Why we need “two strong and healthy parties”

The first time I traveled in Europe, I was surprised to discover the monolithic nature of the various cultures I experienced. Most of these countries have a history dating back millennia. Over the centuries, many have self-selected into particular demographics, languages, and societies.

When people came from these various countries to the New World, however, they created a nation of colonies that became states, many with widely different cultures. The Founders’ solution was to make a governmental system that recognized and gave agency to these various constituents.

As Yuval Levin shows in his brilliant book, American Covenant: How the Constitution Unified Our Nation—and Could Again, the checks and balances built into our governance are a feature, not a bug. Our leaders are elected by districts and regions with very specific social features. Then they work together to represent these constituencies while serving the common good.

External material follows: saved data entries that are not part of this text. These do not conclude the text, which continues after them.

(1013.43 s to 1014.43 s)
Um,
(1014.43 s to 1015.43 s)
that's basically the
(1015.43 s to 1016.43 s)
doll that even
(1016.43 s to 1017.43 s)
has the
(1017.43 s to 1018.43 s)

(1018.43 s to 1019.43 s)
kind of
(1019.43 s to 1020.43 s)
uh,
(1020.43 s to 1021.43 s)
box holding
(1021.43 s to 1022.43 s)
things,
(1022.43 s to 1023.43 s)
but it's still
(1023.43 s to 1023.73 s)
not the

Our president is the only leader elected by the entire nation; everyone else represents America’s broad diversity in hopes of fulfilling our national motto, E Pluribus Unum, “out of many, one.”

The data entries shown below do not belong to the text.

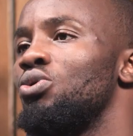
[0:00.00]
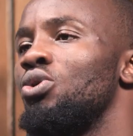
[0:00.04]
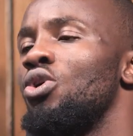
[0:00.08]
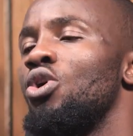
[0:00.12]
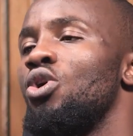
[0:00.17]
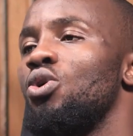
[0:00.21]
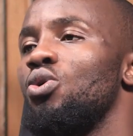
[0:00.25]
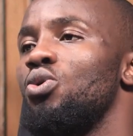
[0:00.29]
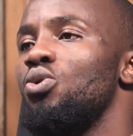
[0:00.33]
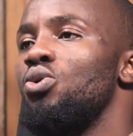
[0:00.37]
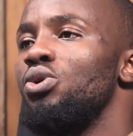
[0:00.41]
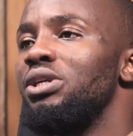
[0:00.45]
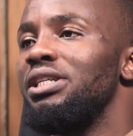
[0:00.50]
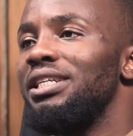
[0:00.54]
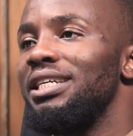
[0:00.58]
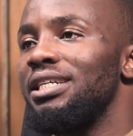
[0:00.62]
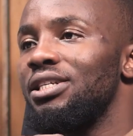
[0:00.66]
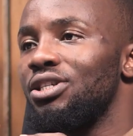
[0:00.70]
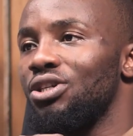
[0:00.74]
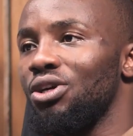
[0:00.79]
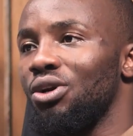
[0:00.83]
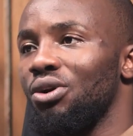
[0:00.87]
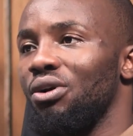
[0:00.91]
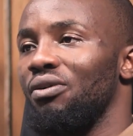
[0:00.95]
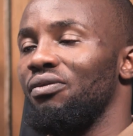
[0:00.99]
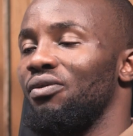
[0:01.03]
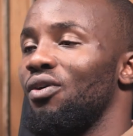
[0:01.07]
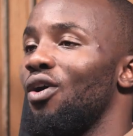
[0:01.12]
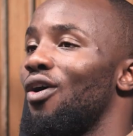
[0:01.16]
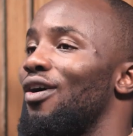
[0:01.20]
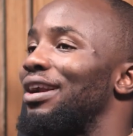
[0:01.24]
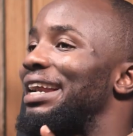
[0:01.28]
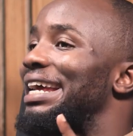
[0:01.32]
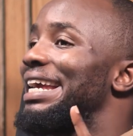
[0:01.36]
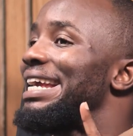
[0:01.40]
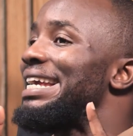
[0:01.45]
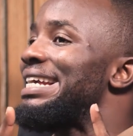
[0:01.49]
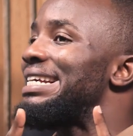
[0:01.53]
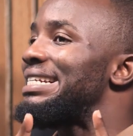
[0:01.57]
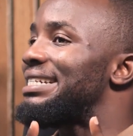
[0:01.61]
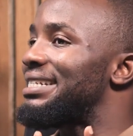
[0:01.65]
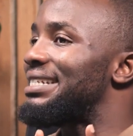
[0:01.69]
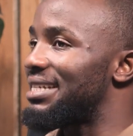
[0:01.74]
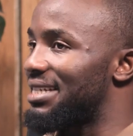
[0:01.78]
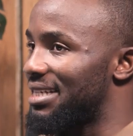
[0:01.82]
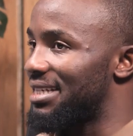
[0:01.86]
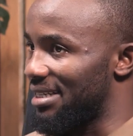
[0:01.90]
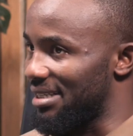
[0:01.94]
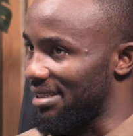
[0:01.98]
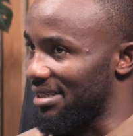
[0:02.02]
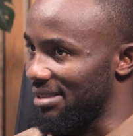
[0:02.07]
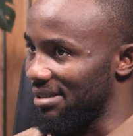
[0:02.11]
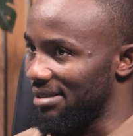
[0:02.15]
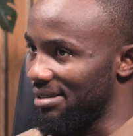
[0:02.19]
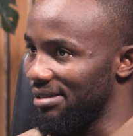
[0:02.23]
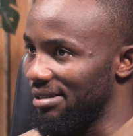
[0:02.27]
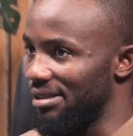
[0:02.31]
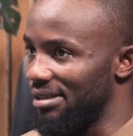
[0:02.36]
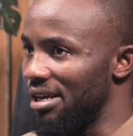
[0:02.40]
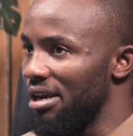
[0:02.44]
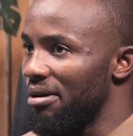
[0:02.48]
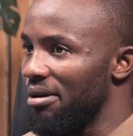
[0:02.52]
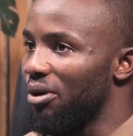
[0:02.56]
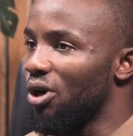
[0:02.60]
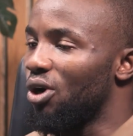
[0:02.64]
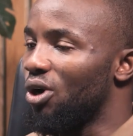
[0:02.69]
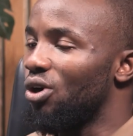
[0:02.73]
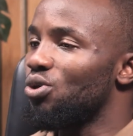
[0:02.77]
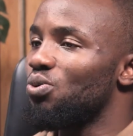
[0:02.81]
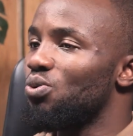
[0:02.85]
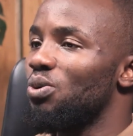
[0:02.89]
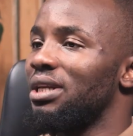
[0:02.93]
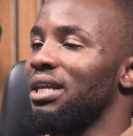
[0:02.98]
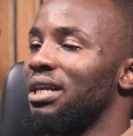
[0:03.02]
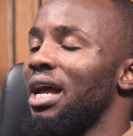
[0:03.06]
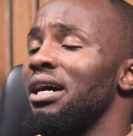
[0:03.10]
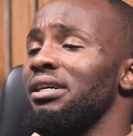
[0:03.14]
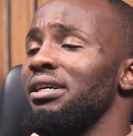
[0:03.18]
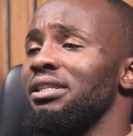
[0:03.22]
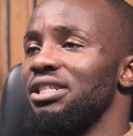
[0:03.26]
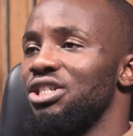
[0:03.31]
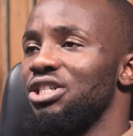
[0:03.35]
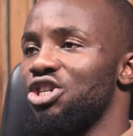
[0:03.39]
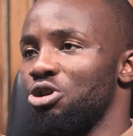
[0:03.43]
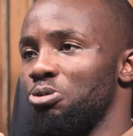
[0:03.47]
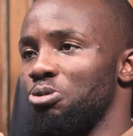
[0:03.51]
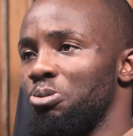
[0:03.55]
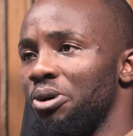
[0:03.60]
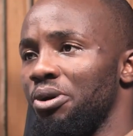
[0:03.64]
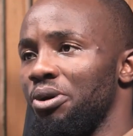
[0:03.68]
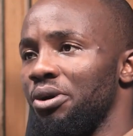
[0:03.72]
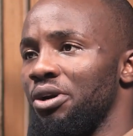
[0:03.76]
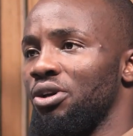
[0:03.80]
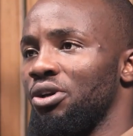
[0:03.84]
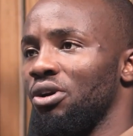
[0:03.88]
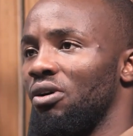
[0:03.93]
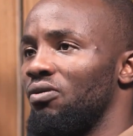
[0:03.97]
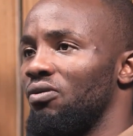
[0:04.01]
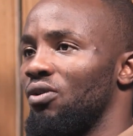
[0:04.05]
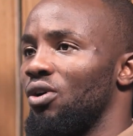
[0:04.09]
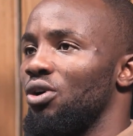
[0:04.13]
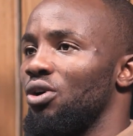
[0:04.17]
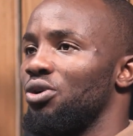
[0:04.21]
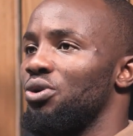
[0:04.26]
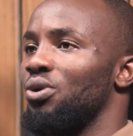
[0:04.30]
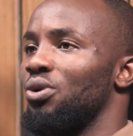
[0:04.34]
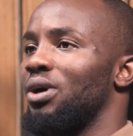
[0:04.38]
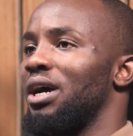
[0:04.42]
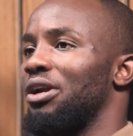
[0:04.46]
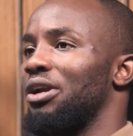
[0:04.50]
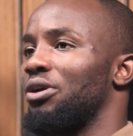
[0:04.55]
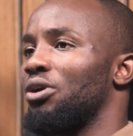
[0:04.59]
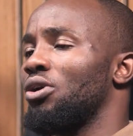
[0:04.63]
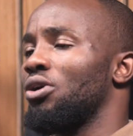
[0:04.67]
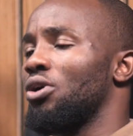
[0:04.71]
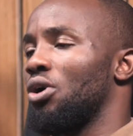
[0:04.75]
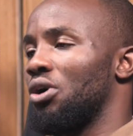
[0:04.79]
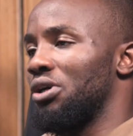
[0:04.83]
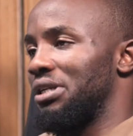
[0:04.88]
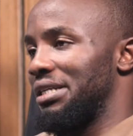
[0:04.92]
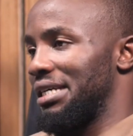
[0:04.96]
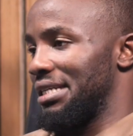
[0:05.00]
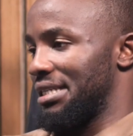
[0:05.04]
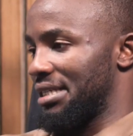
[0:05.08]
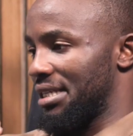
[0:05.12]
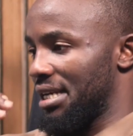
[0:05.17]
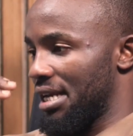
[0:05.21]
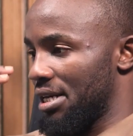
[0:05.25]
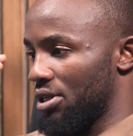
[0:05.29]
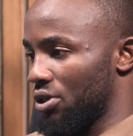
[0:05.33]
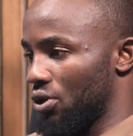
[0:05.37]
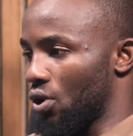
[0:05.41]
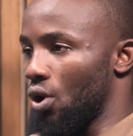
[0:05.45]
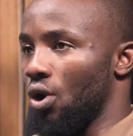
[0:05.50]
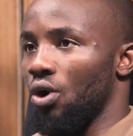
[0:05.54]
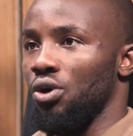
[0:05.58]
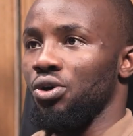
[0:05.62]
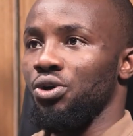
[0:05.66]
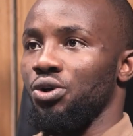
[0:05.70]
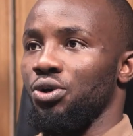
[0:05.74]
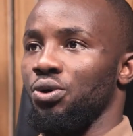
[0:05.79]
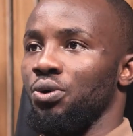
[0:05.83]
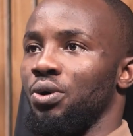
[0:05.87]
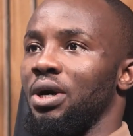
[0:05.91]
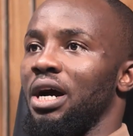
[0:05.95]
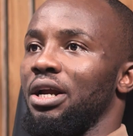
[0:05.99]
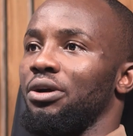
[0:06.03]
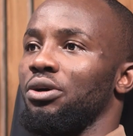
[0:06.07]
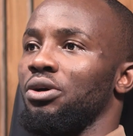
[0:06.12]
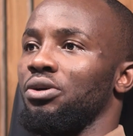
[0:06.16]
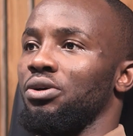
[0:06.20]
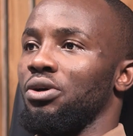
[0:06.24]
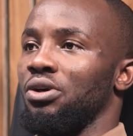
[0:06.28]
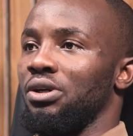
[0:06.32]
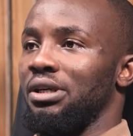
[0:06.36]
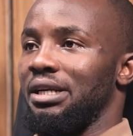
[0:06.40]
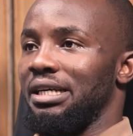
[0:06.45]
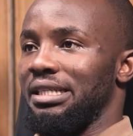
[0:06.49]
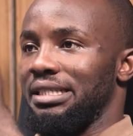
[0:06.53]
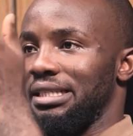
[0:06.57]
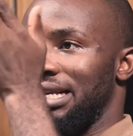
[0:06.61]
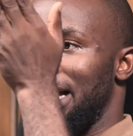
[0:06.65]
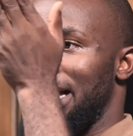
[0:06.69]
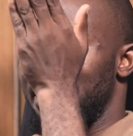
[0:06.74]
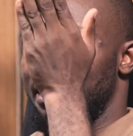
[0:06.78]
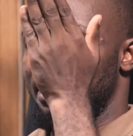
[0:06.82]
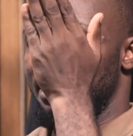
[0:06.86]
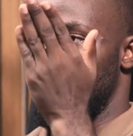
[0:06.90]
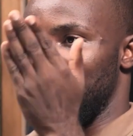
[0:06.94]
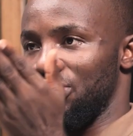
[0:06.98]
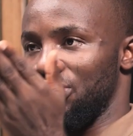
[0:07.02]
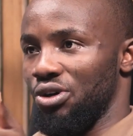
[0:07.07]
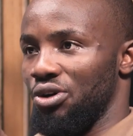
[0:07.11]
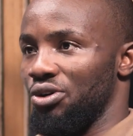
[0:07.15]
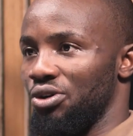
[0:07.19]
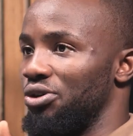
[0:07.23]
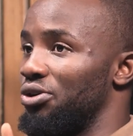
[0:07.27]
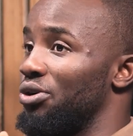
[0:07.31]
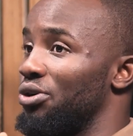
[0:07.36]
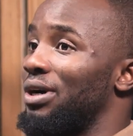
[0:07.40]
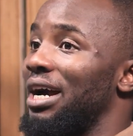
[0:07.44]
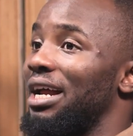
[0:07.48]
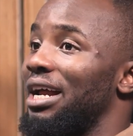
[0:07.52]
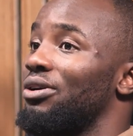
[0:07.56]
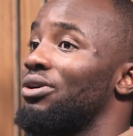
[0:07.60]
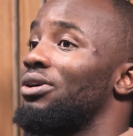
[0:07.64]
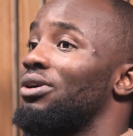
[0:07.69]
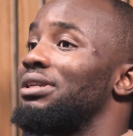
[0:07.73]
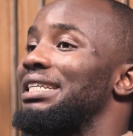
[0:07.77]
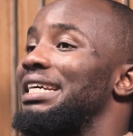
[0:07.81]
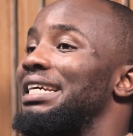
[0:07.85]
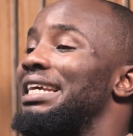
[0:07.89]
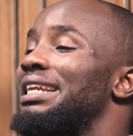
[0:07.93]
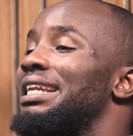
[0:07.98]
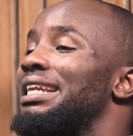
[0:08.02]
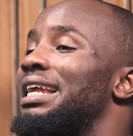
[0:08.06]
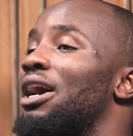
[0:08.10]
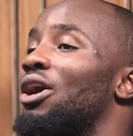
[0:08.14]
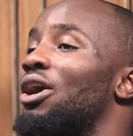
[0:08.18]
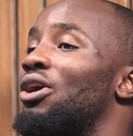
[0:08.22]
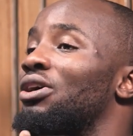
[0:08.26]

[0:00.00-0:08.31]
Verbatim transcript: you who the Son of God is. Because without the Spirit of God, you cannot understand God, you cannot understand the Son, you cannot either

As a result, partisan agendas and political parties that reflect and advance them are a necessary part of our democracy. As Peggy Noonan writes in her latest Wall Street Journal column, “two strong and healthy parties vying for popular support is good for the country.”

Who was “the most trusted man in America”?

While our governance was intended to represent the spectrum of subjective partisan politics, the media is a different story. The First Amendment guarantees the freedom of the press. But no one elects the press, nor are they paid a government salary for their service. As a result, media is a business that must make money, typically through subscribers and advertisers.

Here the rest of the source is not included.